Xie Xinshan, Li Zhixing, Xu Haofeng, Peng Dandan, Yin Lihua, Meng Ruilin, Wu Wei, Ma Wenjun, Chen Qingsong
School of Public Health, Guangdong Pharmaceutical University, Guangzhou 510200, China.
Guangdong Provincial Institute of Public Health, Guangdong Provincial Center for Disease Control and Prevention, Guangzhou 511430, China.
Children (Basel). 2022 Sep 14;9(9):1383. doi: 10.3390/children9091383.
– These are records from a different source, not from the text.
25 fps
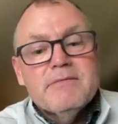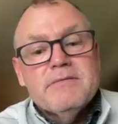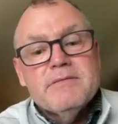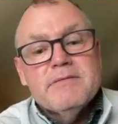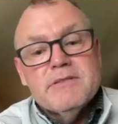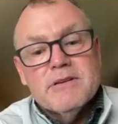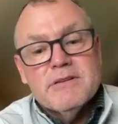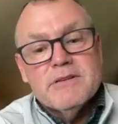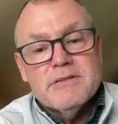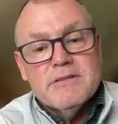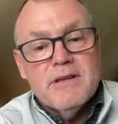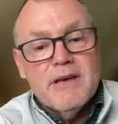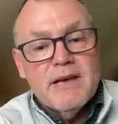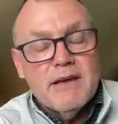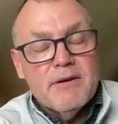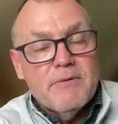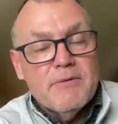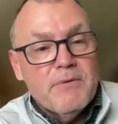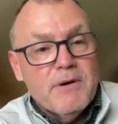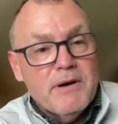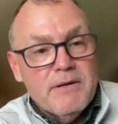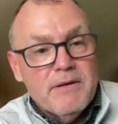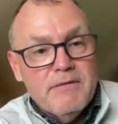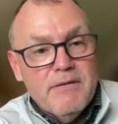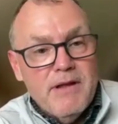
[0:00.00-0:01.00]
just like
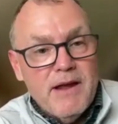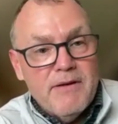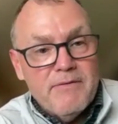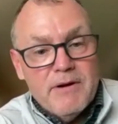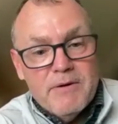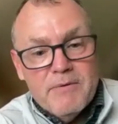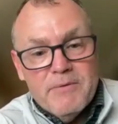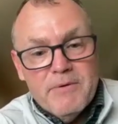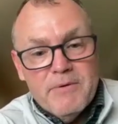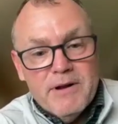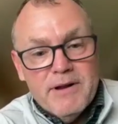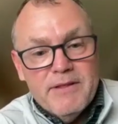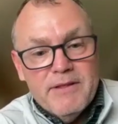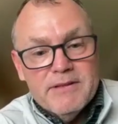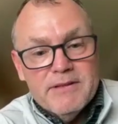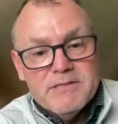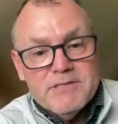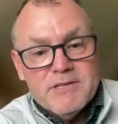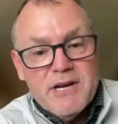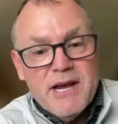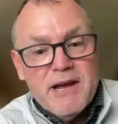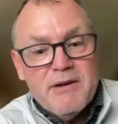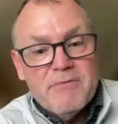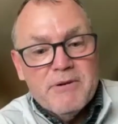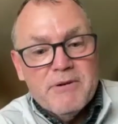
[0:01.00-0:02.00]
what everyone in this
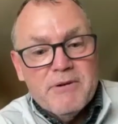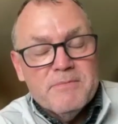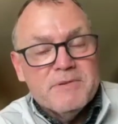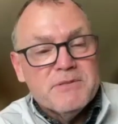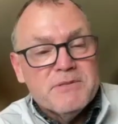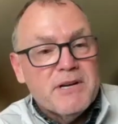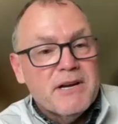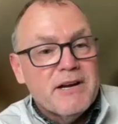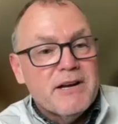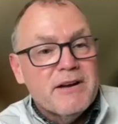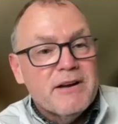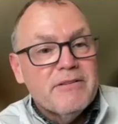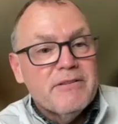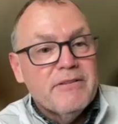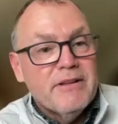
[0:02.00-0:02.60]
chat room shared.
Drowning is a major public health problem and a leading cause of death in children living in developing countries. We seek better machine learning (ML) algorithms to provide a novel risk-assessment insight on non-fatal drowning prediction. The data on non-fatal drowning were collected in Qingyuan city, Guangdong Province, China. We developed four ML models to predict the non-fatal drowning risk, including a logistic regression model (LR), random forest model (RF), support vector machine model (SVM), and stacking-based model, on three primary learners (LR, RF, SVM). The area under the curve (AUC), F1 value, accuracy, sensitivity, and specificity were calculated to evaluate the predictive ability of the different learning algorithms. This study included a total of 8390 children. Of those, 12.07% (1013) had experienced non-fatal drowning. We found the following risk factors are closely associated with the risk of non-fatal drowning: the frequency of swimming in open water, distance between the school and the surrounding open waters, swimming skills, personality (introvert) and relationality with family members. Compared to the other three base models, the stacking generalization model achieved a superior performance in the non-fatal drowning dataset (AUC = 0.741, sensitivity = 0.625, F1 value = 0.359, accuracy = 0.739 and specificity = 0.754). This study indicates that applying stacking ensemble algorithms in the non-fatal drowning dataset may outperform other ML models.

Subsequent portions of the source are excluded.